First there were disk arrays with HW RAID and SW RAID. This was RAID 10 which was better for durability than availability. Data isn't lost on a single-disk failure but the server performance is unacceptable when a HW RAID cache battery fails (fsync is too slow) or a rebuild is in progress after a disk gets replaced.
Then there was flashcache and performance is wonderful when the read working sit fits in the flash cache but there is an abrupt change in performance when it does not. Those were exciting years. Some of the performance critical parts of flashcache were in the Linux kernel. I lack kernel skills and it took us (really, Domas) a while to identify perf problems that were eventually fixed.
Then there was flash and the abundance of IOPs was wonderful. I look forward to the next decade.

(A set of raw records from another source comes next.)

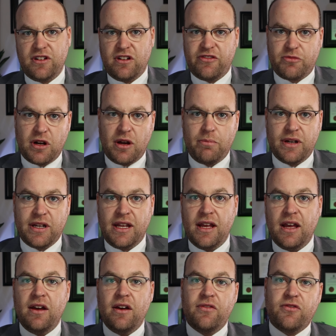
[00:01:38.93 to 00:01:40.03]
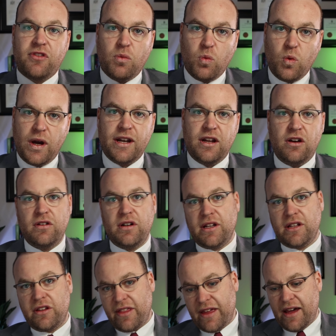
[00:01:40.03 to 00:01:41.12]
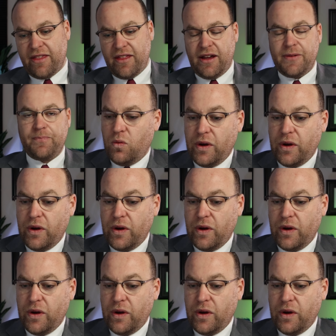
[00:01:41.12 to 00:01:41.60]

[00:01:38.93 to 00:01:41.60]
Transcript: of property from one owner to the other.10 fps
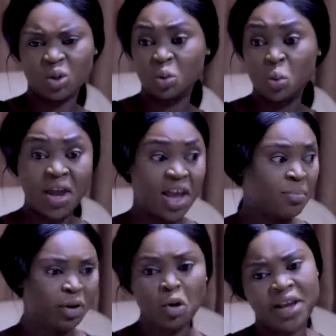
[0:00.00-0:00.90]
This was
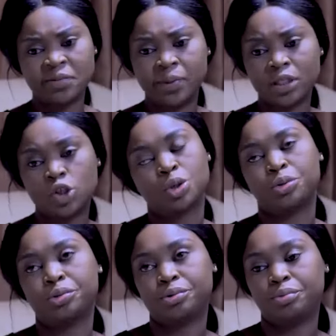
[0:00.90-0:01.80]
way below my
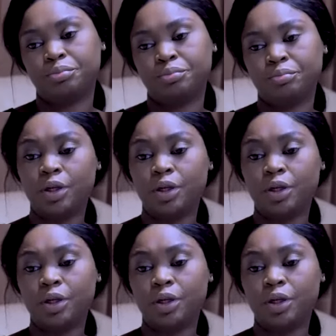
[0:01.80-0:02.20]
expectations.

If you use disk arrays at scale then you will see corruption at scale. You are likely using multiple storage devices with multiple firmware revisions. It is interesting when 99% of corruption occurs on 1% of the deployment -- all on the same, new firmware revision. That result makes it easy to focus on the HW as the probable problem and stop blaming MySQL. I can't imagine doing web-scale DBMS without per-page checksums.

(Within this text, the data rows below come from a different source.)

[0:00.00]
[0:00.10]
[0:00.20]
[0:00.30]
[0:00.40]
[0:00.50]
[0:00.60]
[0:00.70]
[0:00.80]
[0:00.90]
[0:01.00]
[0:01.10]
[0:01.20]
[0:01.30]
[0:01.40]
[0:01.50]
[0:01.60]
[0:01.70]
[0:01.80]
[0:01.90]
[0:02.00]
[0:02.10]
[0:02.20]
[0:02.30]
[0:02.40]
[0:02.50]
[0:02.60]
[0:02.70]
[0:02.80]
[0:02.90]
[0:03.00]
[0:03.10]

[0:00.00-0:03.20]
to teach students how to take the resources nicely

Performance variance with NAND flash is to be expected. I hope that more is done to explain and document it for OLTP workloads. The common problem is that NAND flash GC can stall reads on the device. I wish it were easier to characterize device performance for enthusiasts like myself. I am sure there is an interesting paper on this topic. How much concurrency does the device provide? How are writes done? How is GC done? What is the stall distribution? What can be done to reduce stalls (see multistream and LightNVM)?
Using TRIM (mount FS with discard) at scale is exciting. RocksDB and MyRocks do a lot of TRIM while while InnoDB does not. How many GB/s and unlink/s of TRIM does the device support? TRIM performance varies greatly by vendor. I hope more is done to document these differences. Perhaps we need trimbench. People at web-scale companies have stories that never get shared because they don't want to throw their SSD vendors under the bus. I was spoiled by FusionIO. My memory is that FusionIO TRIM was a noop from a perf perspective.
Innosim is an InnoDB IO simulator that I wrote to help device vendors reproduce performance stalls we encountered with web-scale MySQL. It is easier to run than MySQL while able to generate similar IO patterns. I wrote it because InnoDB has a pattern of coordinated IO that fio wasn't able to reproduce. The pattern occurs during page write back -- first write the double write buffer (1MB or 2MB sequential write) and then do 64 or 128 random 16kb writes. Innosim also takes much less time to reach steady state -- just sequentially write out X GB of database pages versus load InnoDB and then run (for days) an update workload to fragment the indexes. Fragmentation takes time. I wish more DBMS benchmarks ran long enough to get sufficient fragmentation but that can be expensive.
Perhaps one day I will write WTsim, the WiredTiger IO simulator. I wrote ldbsim, the LevelDB IO simulator, but it was rarely used because the RocksDB benchmark client, db_bench, was easy to use even if fragmenting the LSM tree still took a long time. I am not sure that fio would be able to reproduce the special IO patterns created by RocksDB compaction. I love fio but I am not sure it should try to solve this problem for me.